現在編集中のパターンの外の領域にカーソルが出ると、こちらのパターンでは「ループ状態」になっているので反対側からカーソルが出てきますが、参照元画像でもループが起こり、予期しないものが写し込まれるので、注意して下さい。

また、写真をシームレスにするには、切り取ってパターンにしたイメージそのもののなかに「参照ポイント」を指定してコピーしてもいいのですが、元の大きい画像のほうがコピーの材料になるものが多いのでこっちでやっています。同じ原理で、まったく別の写真なり絵なりをソースに指定して部分的に配置することもできます。

作成中のパターンのほうは、ループ状態になっている(そのはず)なので、Space + Shift (あるいは「手のひらツール」+ Shift )で画像をぐるぐるループさせて、継ぎ目を編集しやすい位置に移動しながらクローン作業をします。

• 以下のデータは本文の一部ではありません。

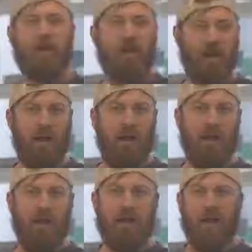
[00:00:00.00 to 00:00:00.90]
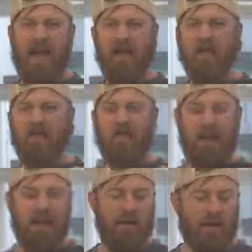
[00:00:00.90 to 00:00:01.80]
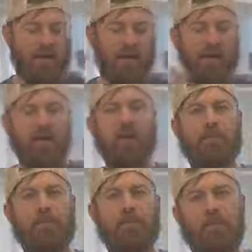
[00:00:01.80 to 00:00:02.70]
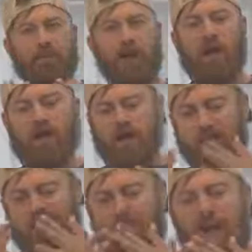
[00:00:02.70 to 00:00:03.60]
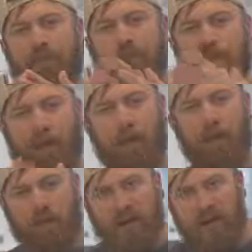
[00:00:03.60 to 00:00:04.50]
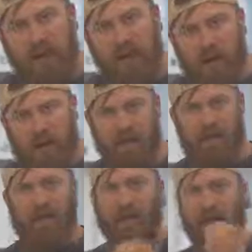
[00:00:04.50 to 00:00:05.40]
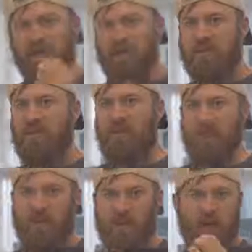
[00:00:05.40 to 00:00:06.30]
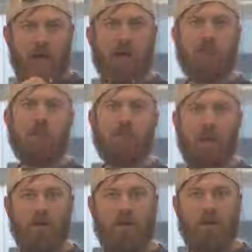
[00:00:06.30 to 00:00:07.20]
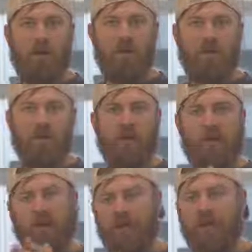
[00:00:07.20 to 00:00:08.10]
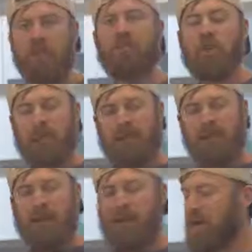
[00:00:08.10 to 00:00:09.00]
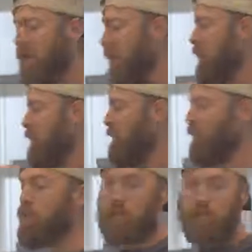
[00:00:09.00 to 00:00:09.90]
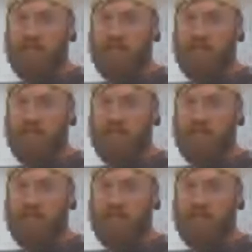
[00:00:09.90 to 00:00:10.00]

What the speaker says: online and in getting in between products that people are already buying and just getting a small commission or getting a chunk of that money for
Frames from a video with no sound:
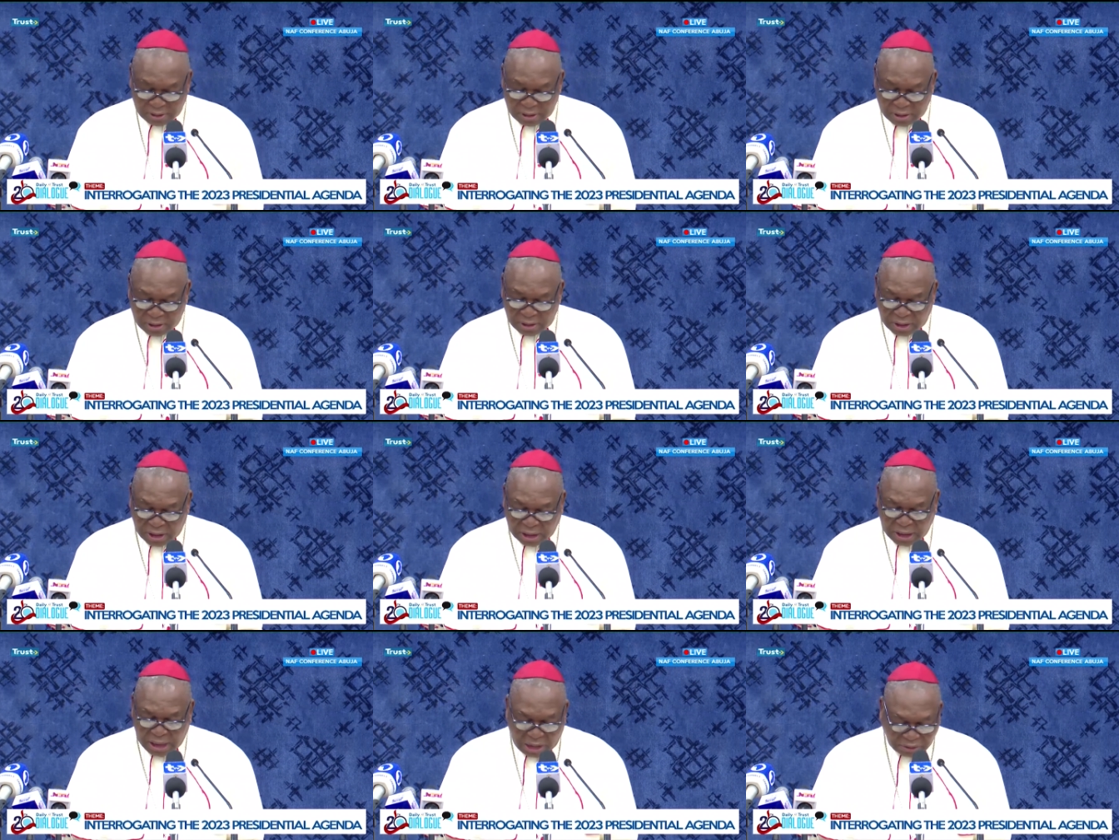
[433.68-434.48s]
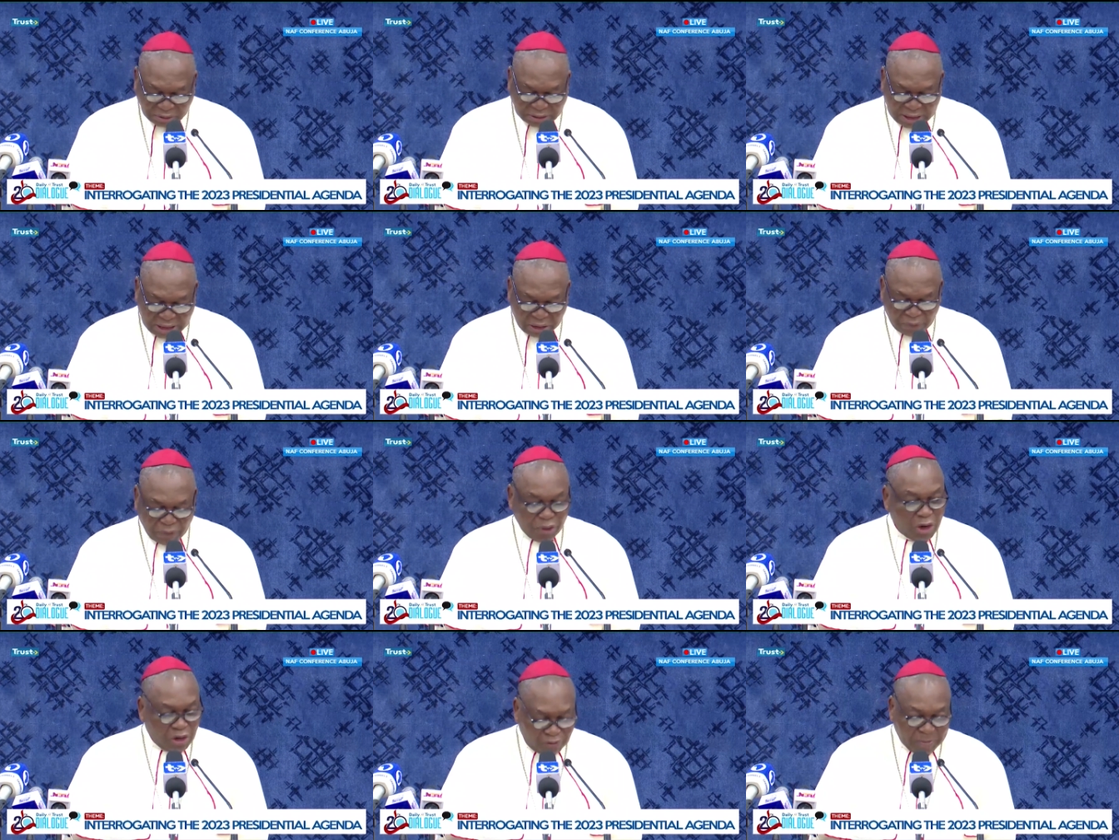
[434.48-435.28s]
both within
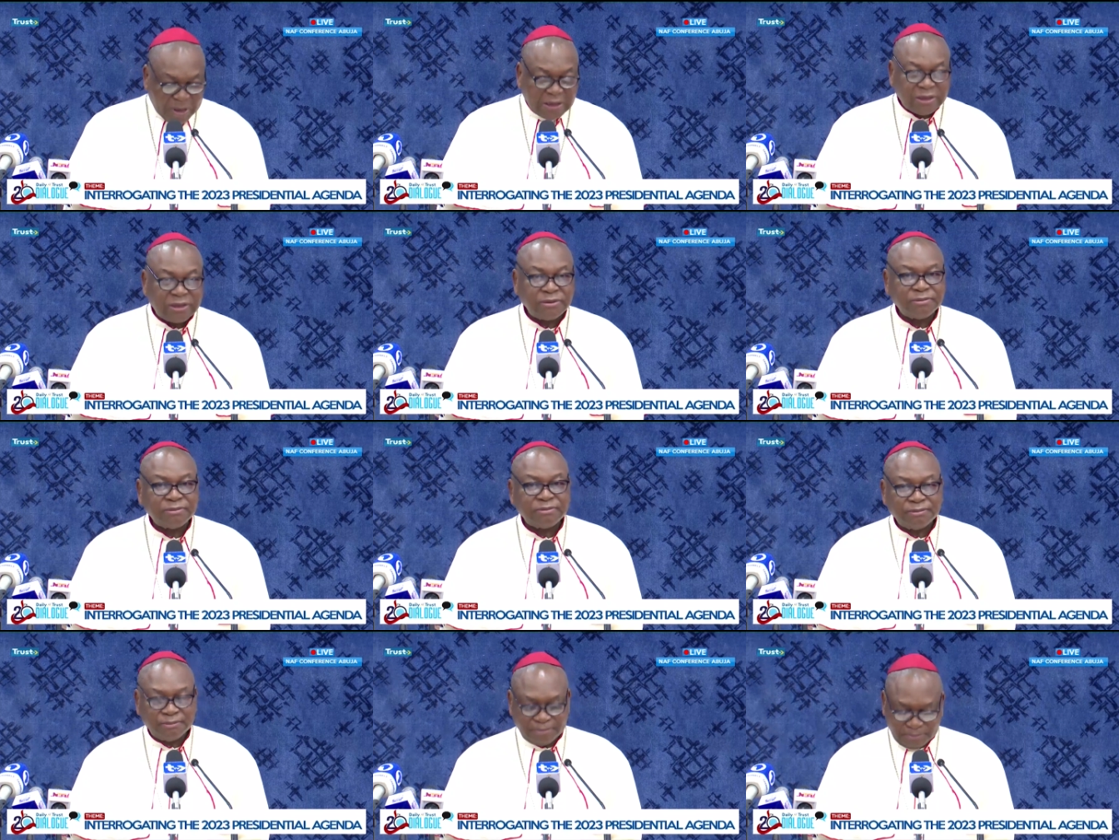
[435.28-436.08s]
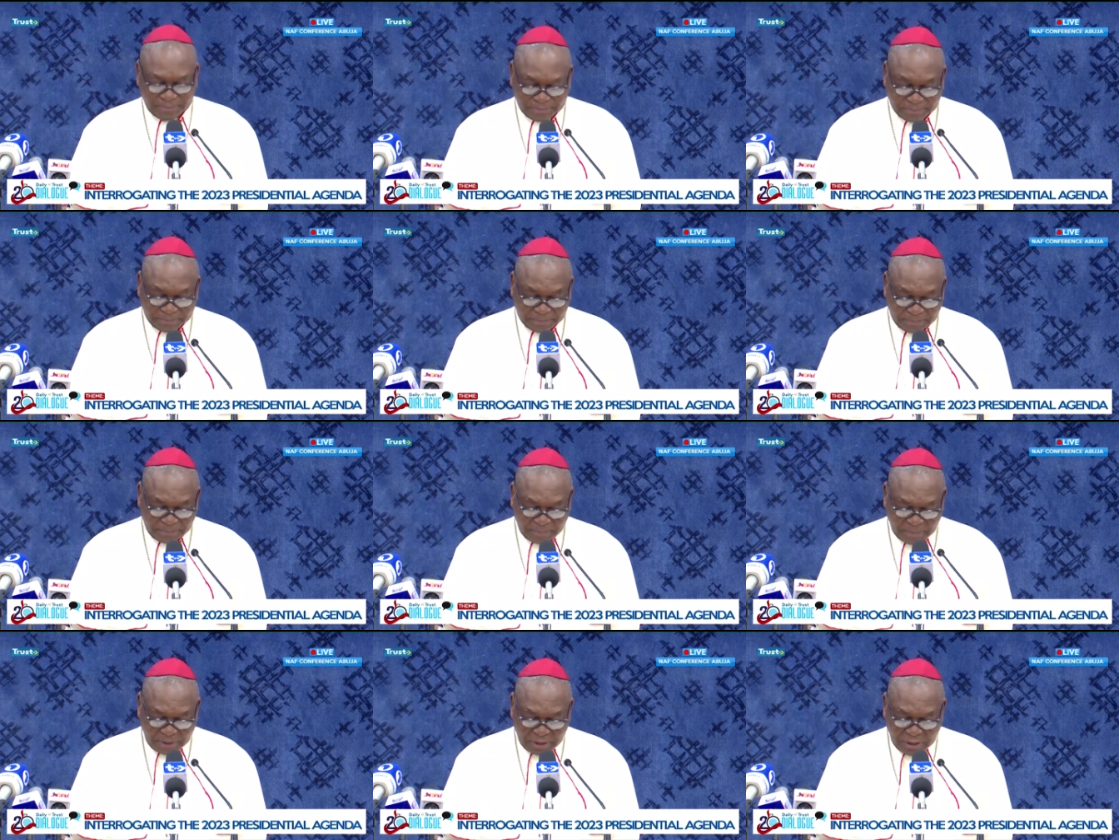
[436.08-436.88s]
and outside
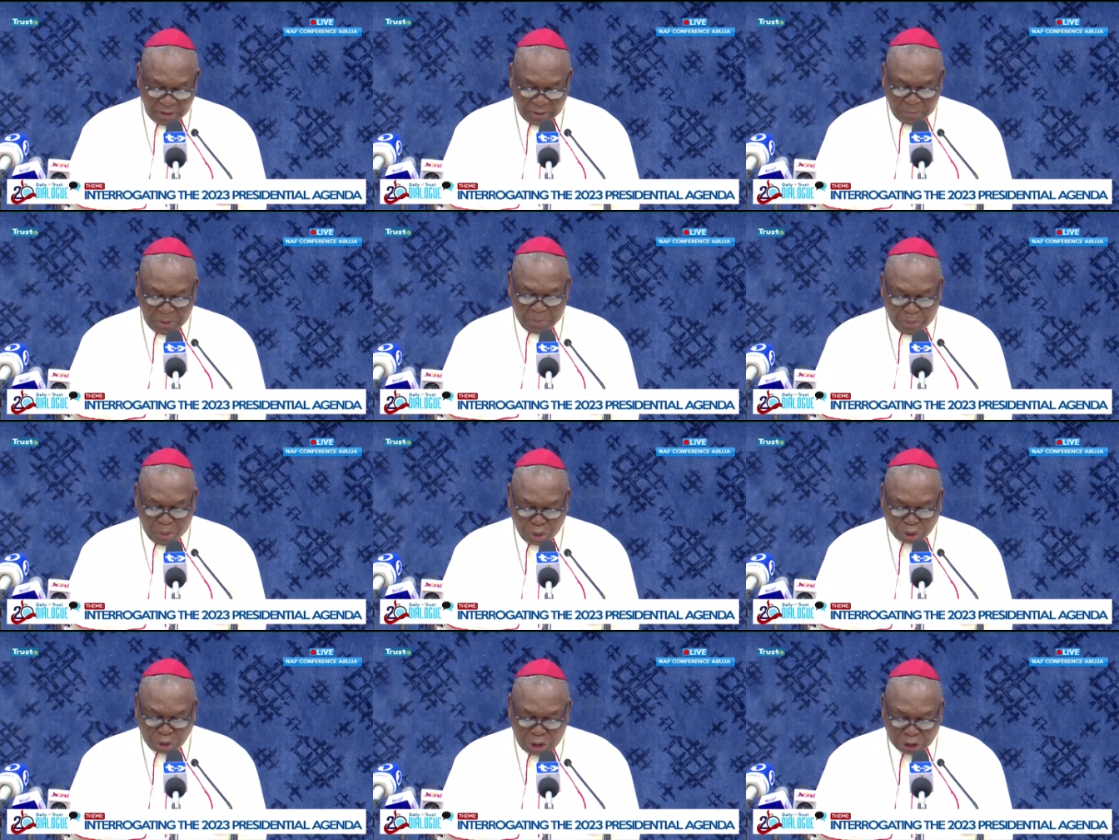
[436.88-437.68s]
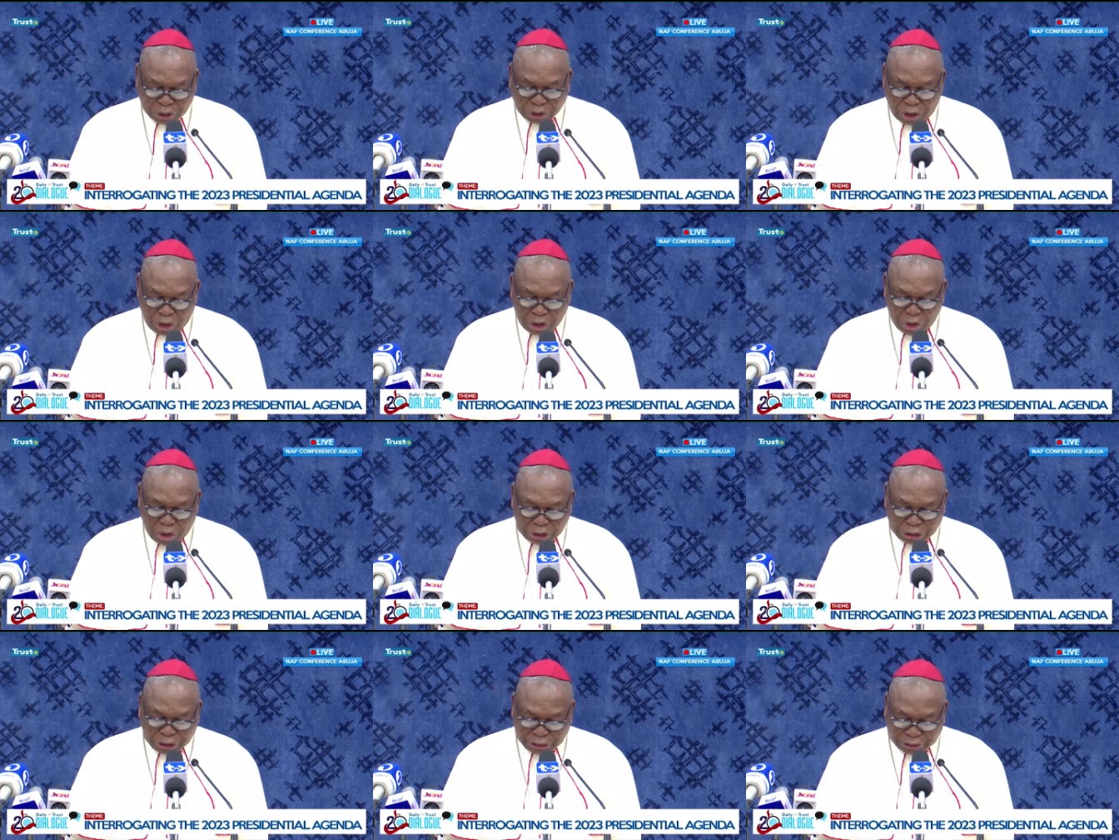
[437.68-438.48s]
of government,
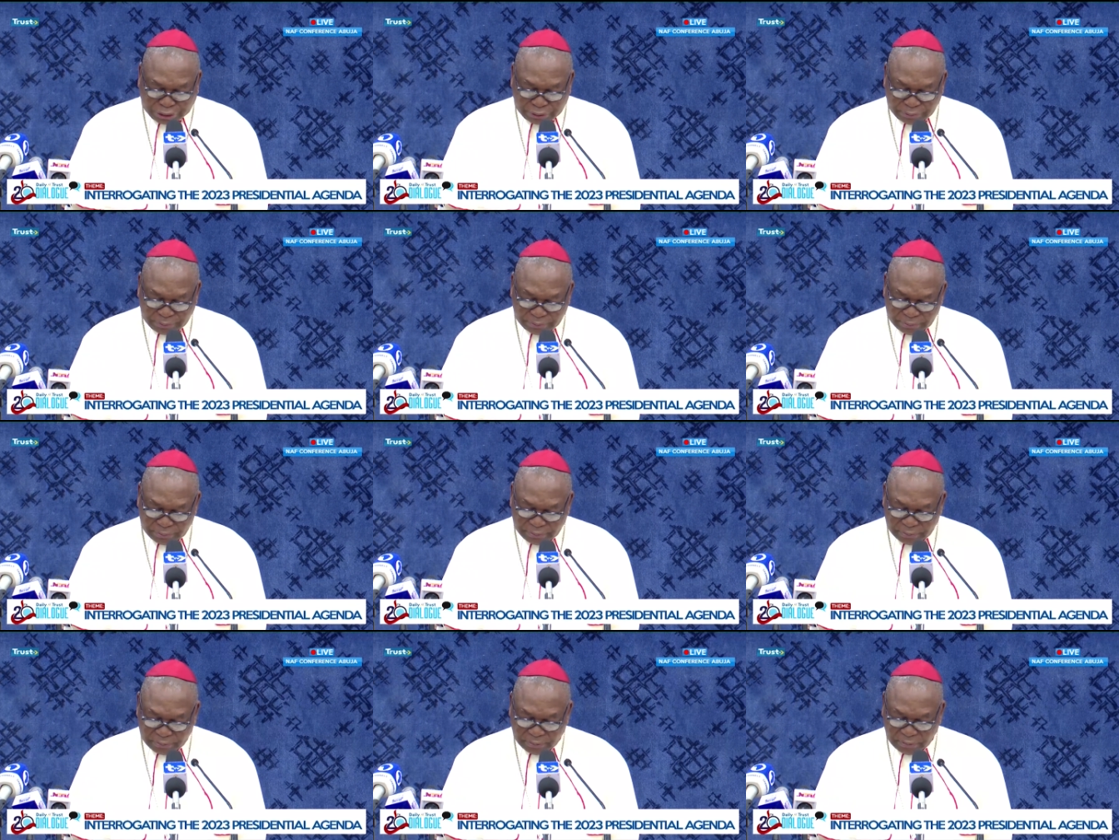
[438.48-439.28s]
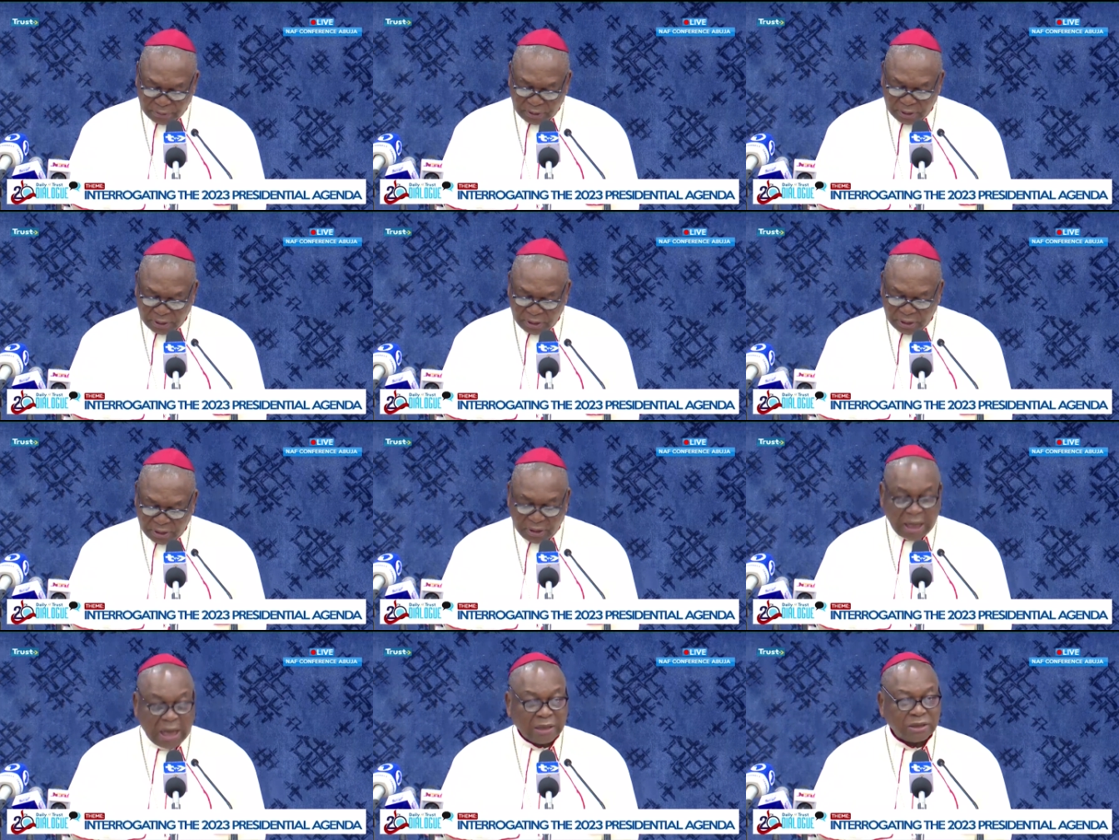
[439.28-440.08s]
be put on
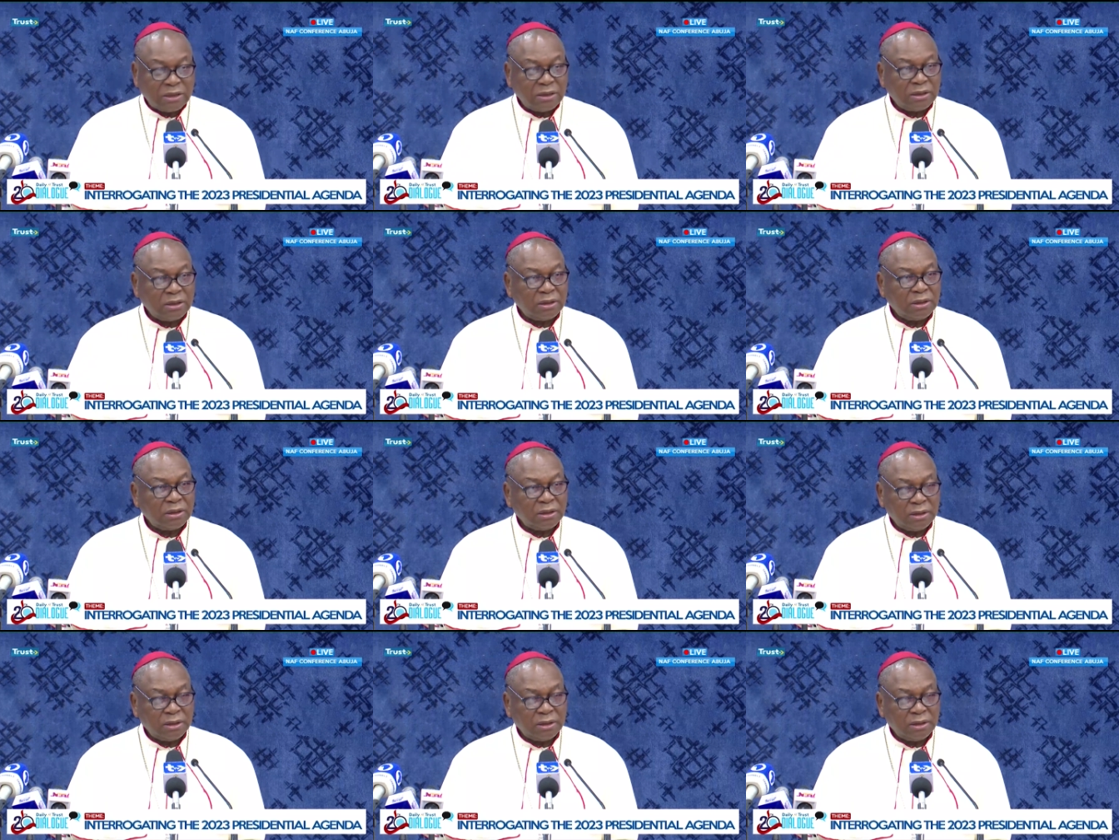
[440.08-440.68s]
strong notice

継ぎ目を消して、花の数を増やしたのがこれ。部品としての花や葉っぱが一部欠けているところを、少し手描きでごまかしたり、葉っぱの重なりの違和感を減らすためにコピーした葉の周囲に影を手描きしたりしています。また、花の配置にはそれなりに気を使っています。

【 全画面表示 】 もどうぞ。(なんと言いますか、デジタルならではですが、ちょっとブキミ。)

このパターンのバリエーションは 【 パターン素材 ― 写真使用のパターン 】 にあります。(上のパターンももう少し画質のいいものを置いてあります。) ファイルサイズが大きいのでウェブ背景には向いていません。

2005/01/17 ― キーボードショートカットの加筆と修正。